The students herded us through the village between houses built on bamboo poles. Living quarters are two metres above ground with thatched palm roofs to protect the interior from sun and rain. The air conditioning comes from the nonexistence of sidewalls.

The Surprise

As we reached the river, two strong men carried the five-metre-long surprise.

“A $10 photo opportunity of a lifetime,” said our students who were in hysterics. Linda and I hesitated and pretended to be frightened (we weren’t really pretending).

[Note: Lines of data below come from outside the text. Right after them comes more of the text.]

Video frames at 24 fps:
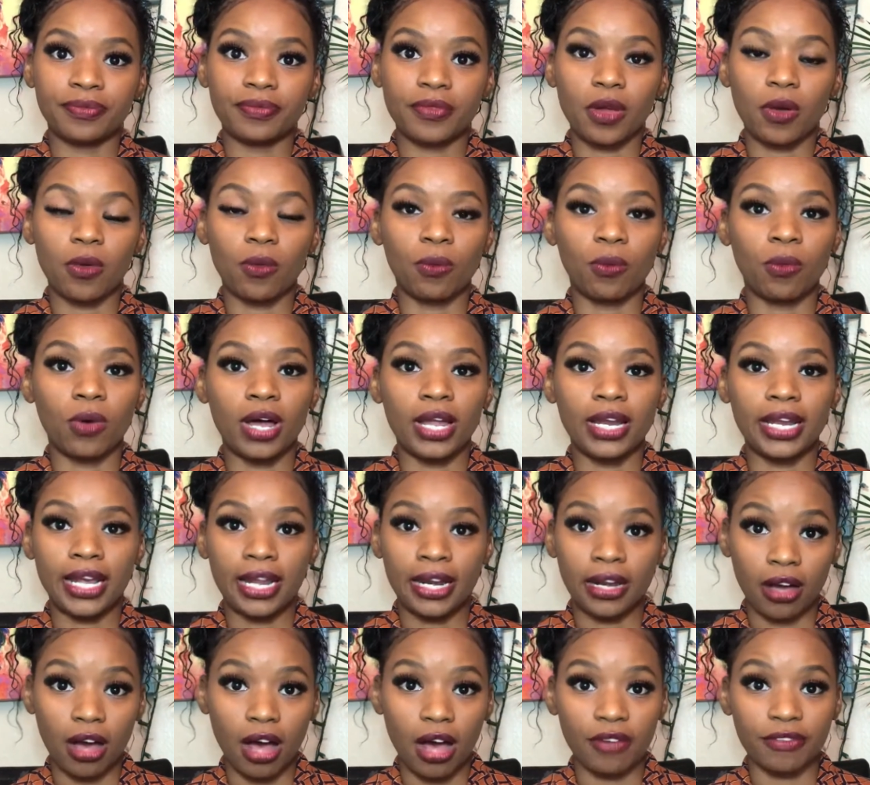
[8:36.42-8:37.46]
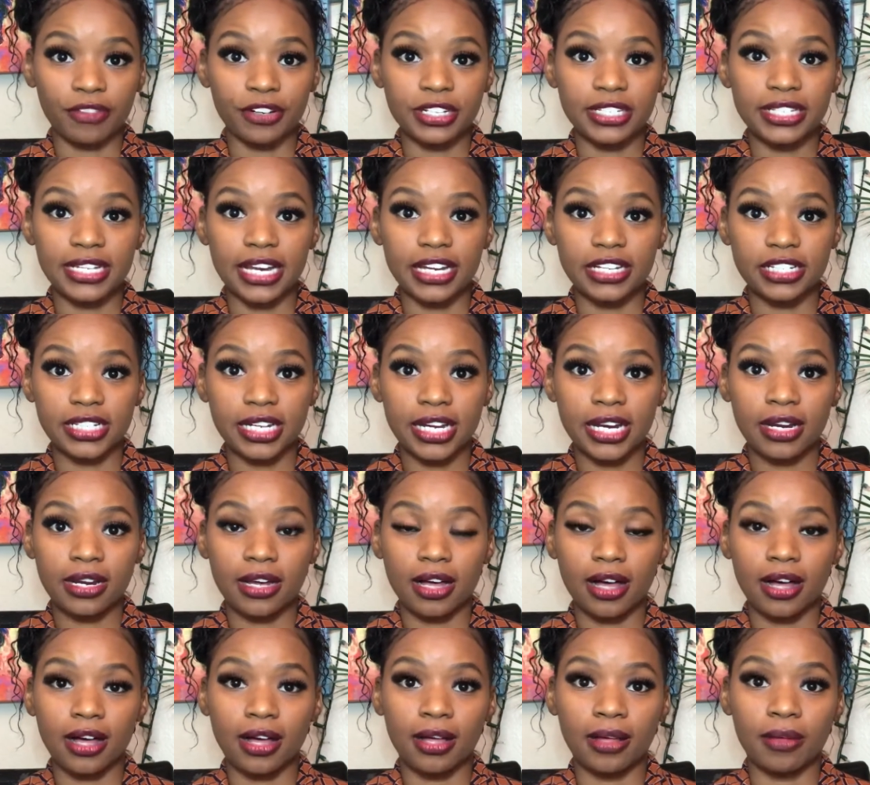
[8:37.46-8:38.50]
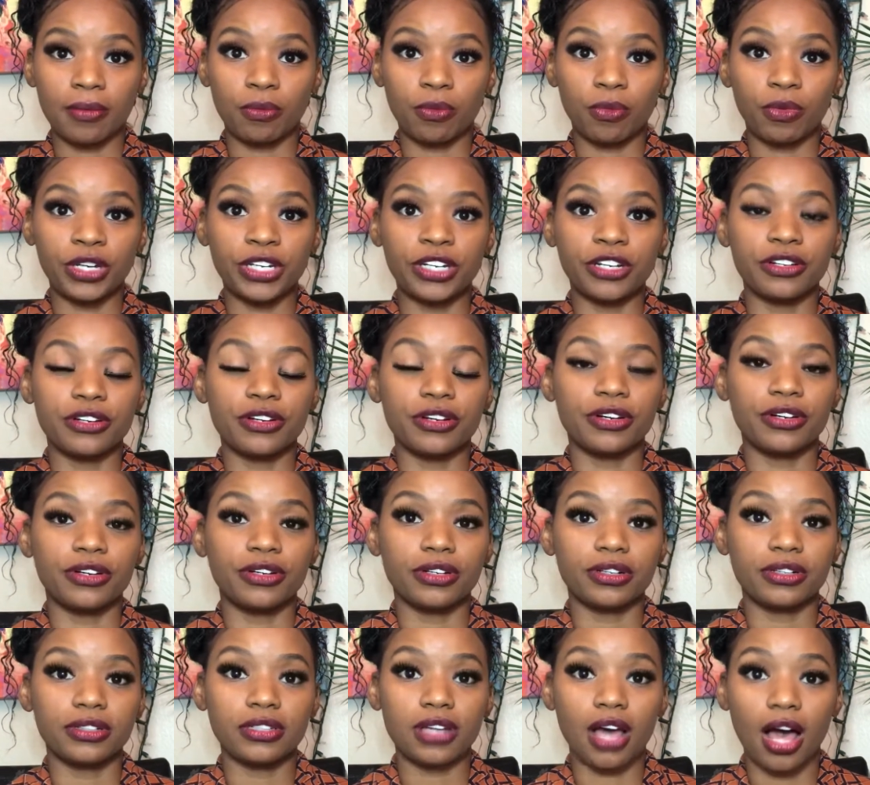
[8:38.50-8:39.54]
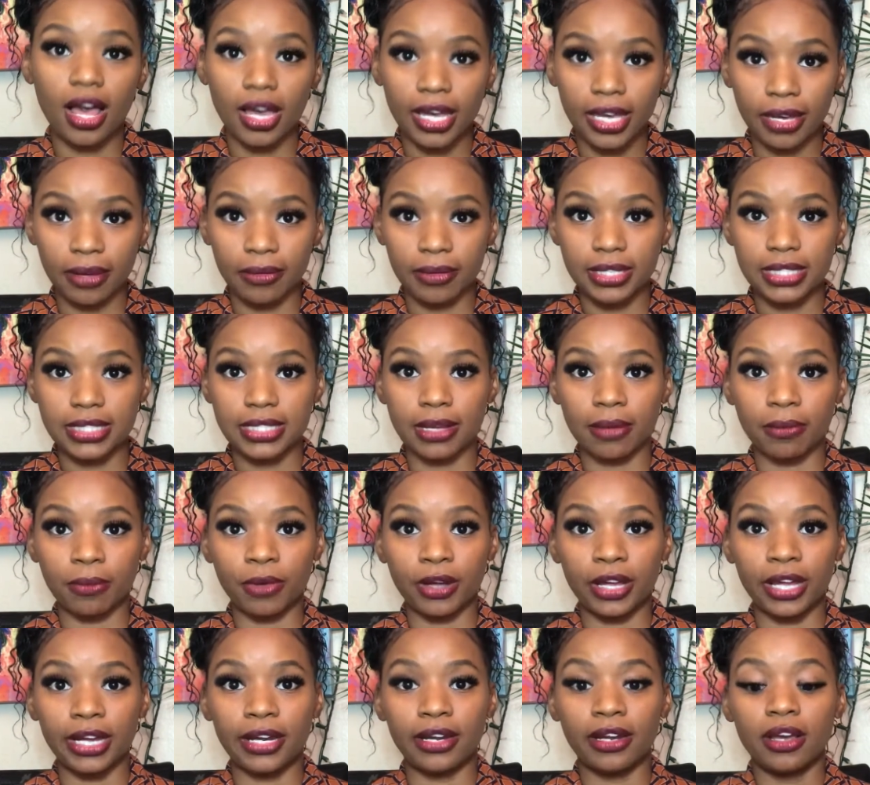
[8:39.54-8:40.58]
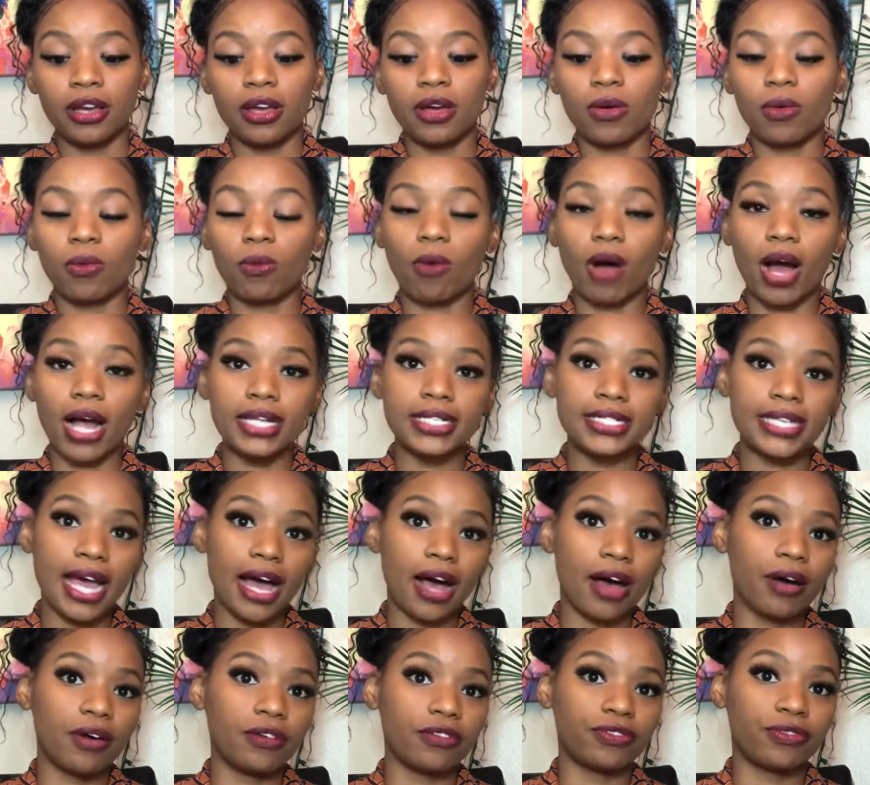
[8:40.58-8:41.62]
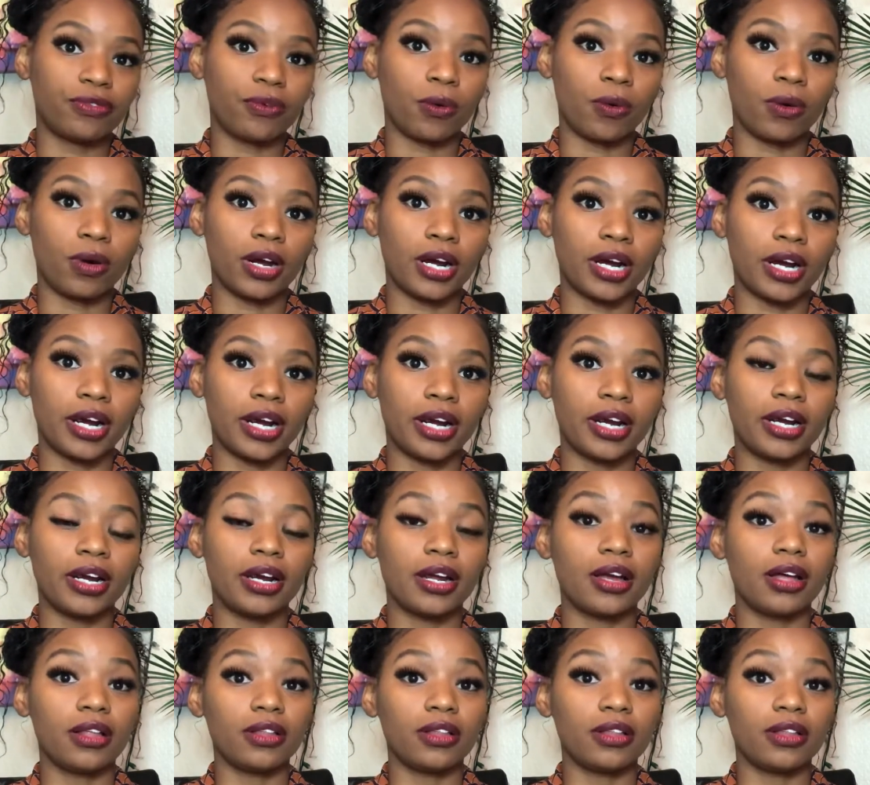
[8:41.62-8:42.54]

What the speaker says: One, in a conversation, when you're talking with someone, watch out for,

It was a massive 120 lb. Thailand mountain python. Though they’re not poisonous, they kill large animals by wrapping their muscular body around their prey and squeezing the air out of their lungs before tearing them to pieces with its large jaws. The students wanted to drape it over our shoulders. There was nothing theoretical in the photograph; we held tight onto the head and those big jaws.

Travelling and RVing are activities that practically guarantee to change your life for the better, but when you add volunteering into the mix the experience is incomparable.

There are so many organizations that need people with a variety of skills and abilities, but it’s up to you to find an outlet for what you have to offer.